◆ **Task objective**
Beginning with the line containing "[353.60-354.40s]" and ending with the line containing "(0.00 s to 1.00 s)", write out each line of the records below exactly; pictures and lines outside that range are left out.
**** Given information
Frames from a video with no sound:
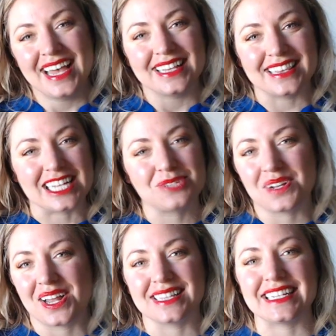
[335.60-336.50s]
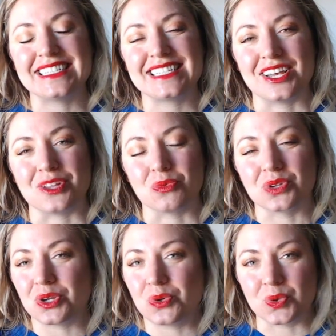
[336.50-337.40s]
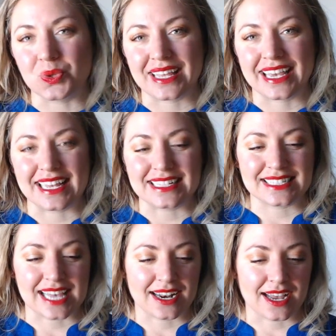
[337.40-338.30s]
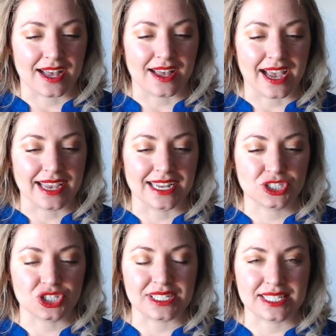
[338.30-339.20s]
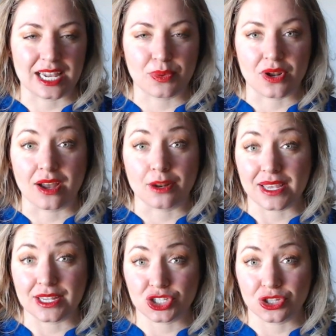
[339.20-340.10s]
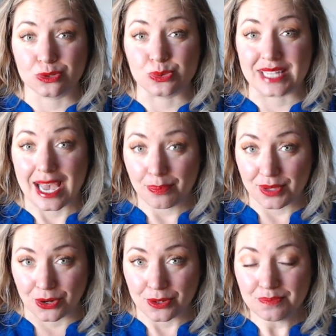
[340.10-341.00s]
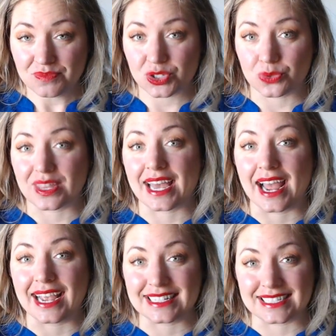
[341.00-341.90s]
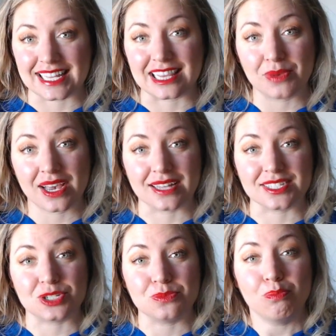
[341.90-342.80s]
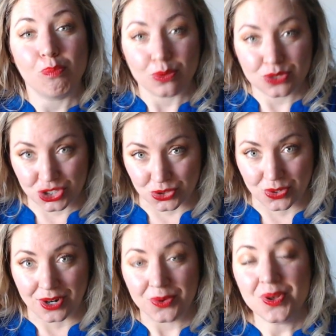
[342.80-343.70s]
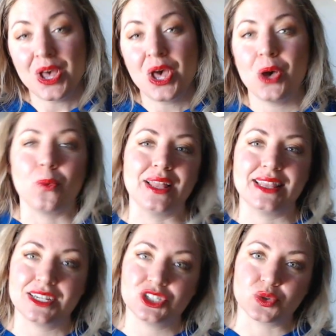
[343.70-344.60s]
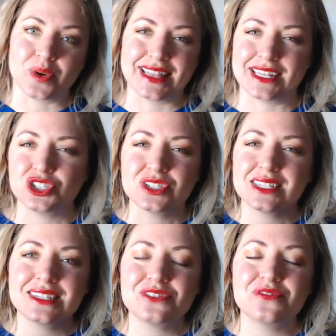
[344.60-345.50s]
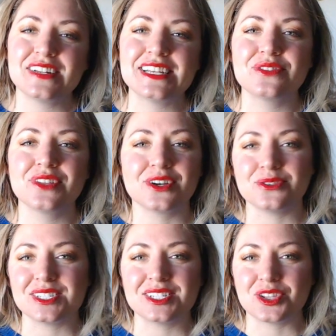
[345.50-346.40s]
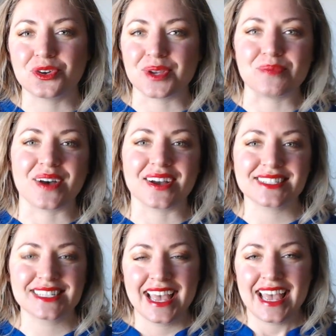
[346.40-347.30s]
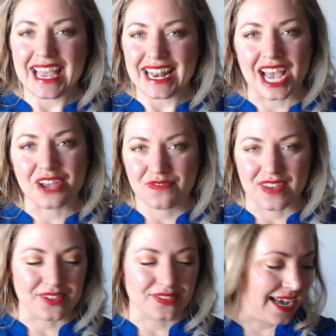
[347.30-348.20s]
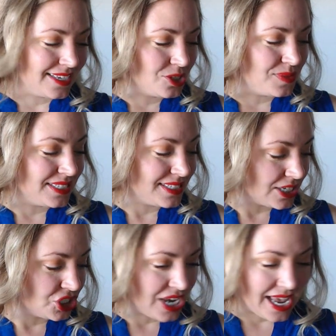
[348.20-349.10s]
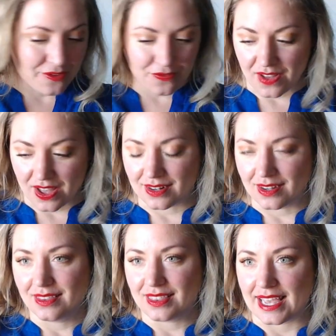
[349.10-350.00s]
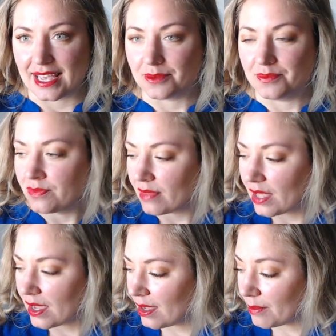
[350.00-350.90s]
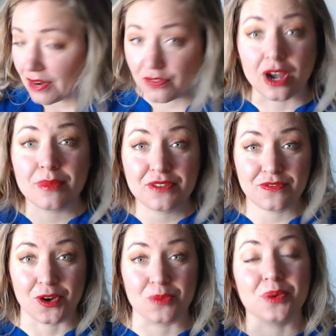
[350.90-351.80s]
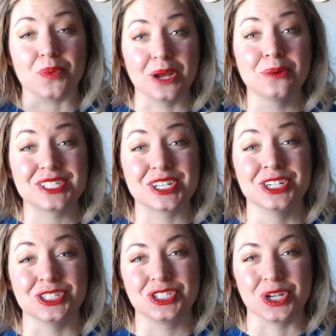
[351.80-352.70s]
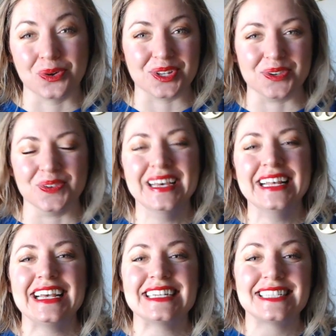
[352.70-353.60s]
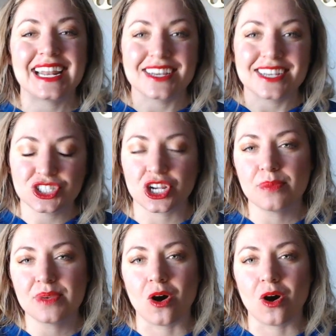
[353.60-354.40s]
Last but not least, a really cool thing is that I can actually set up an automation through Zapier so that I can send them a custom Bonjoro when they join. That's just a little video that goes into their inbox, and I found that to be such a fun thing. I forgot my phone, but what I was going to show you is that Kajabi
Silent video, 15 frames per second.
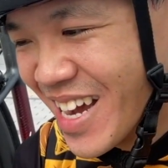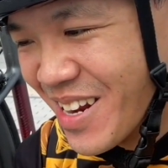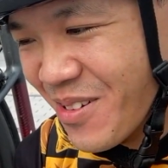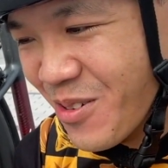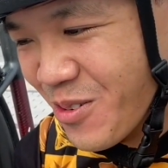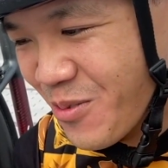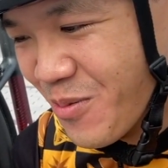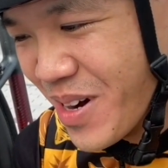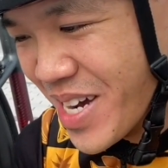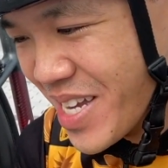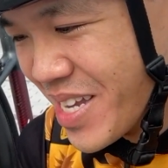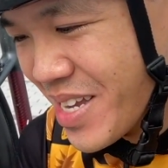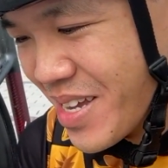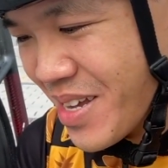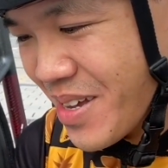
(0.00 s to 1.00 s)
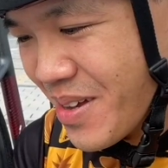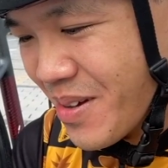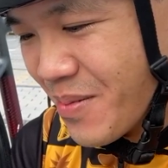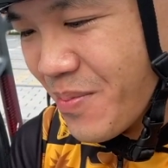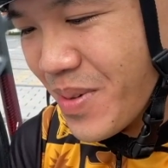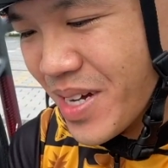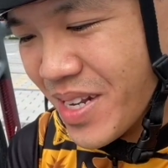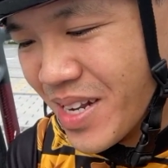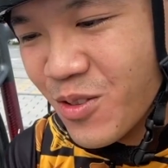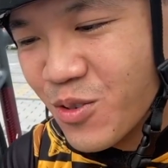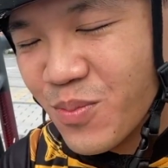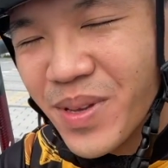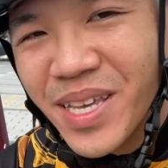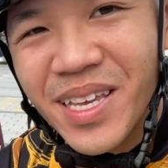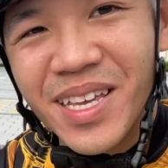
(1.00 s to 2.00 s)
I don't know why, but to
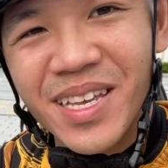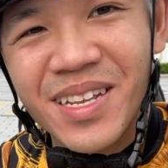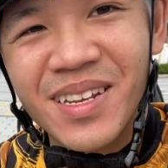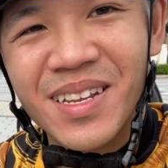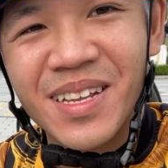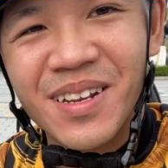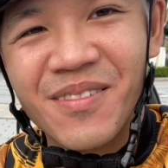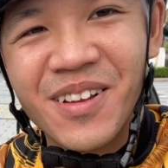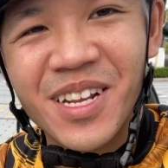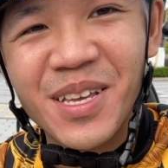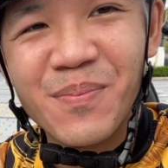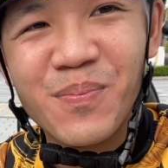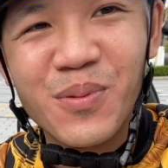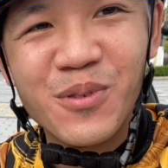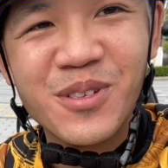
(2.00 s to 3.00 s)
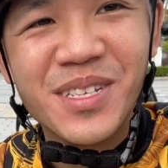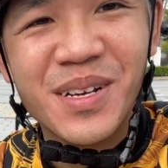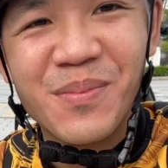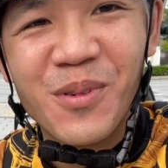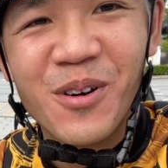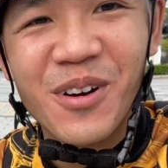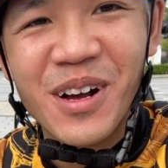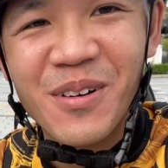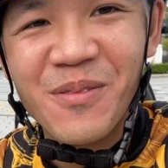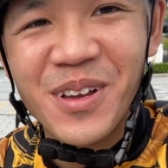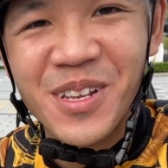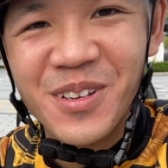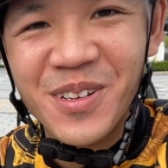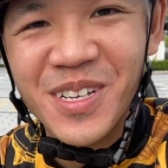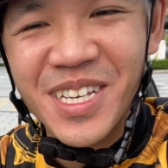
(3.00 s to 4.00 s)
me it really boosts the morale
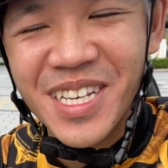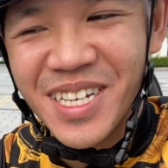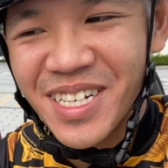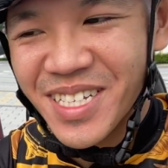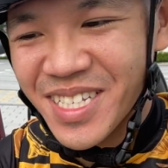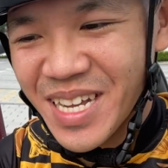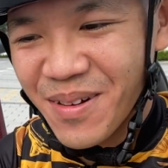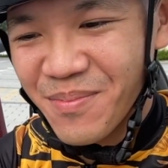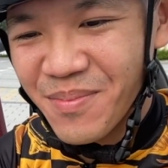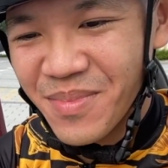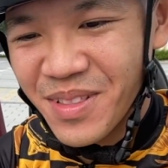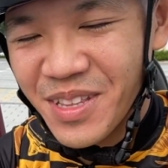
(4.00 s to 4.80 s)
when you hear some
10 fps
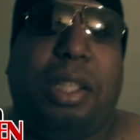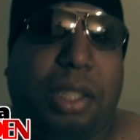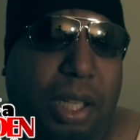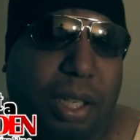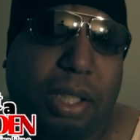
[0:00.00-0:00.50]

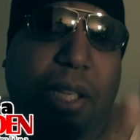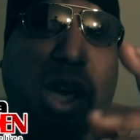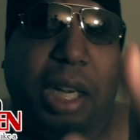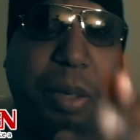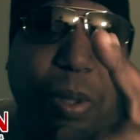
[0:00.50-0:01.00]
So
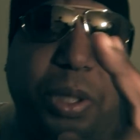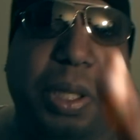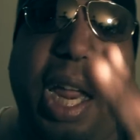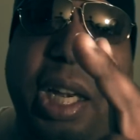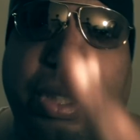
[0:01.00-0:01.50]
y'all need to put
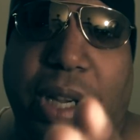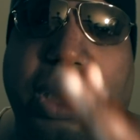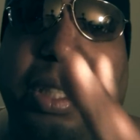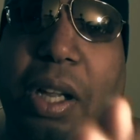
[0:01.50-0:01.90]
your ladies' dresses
********
◆ **Your response**
[353.60-354.40s]
Last but not least, a really cool thing is that I can actually set up an automation through Zapier so that I can send them a custom Bonjoro when they join. That's just a little video that goes into their inbox, and I found that to be such a fun thing. I forgot my phone, but what I was going to show you is that Kajabi
Silent video, 15 frames per second.
(0.00 s to 1.00 s)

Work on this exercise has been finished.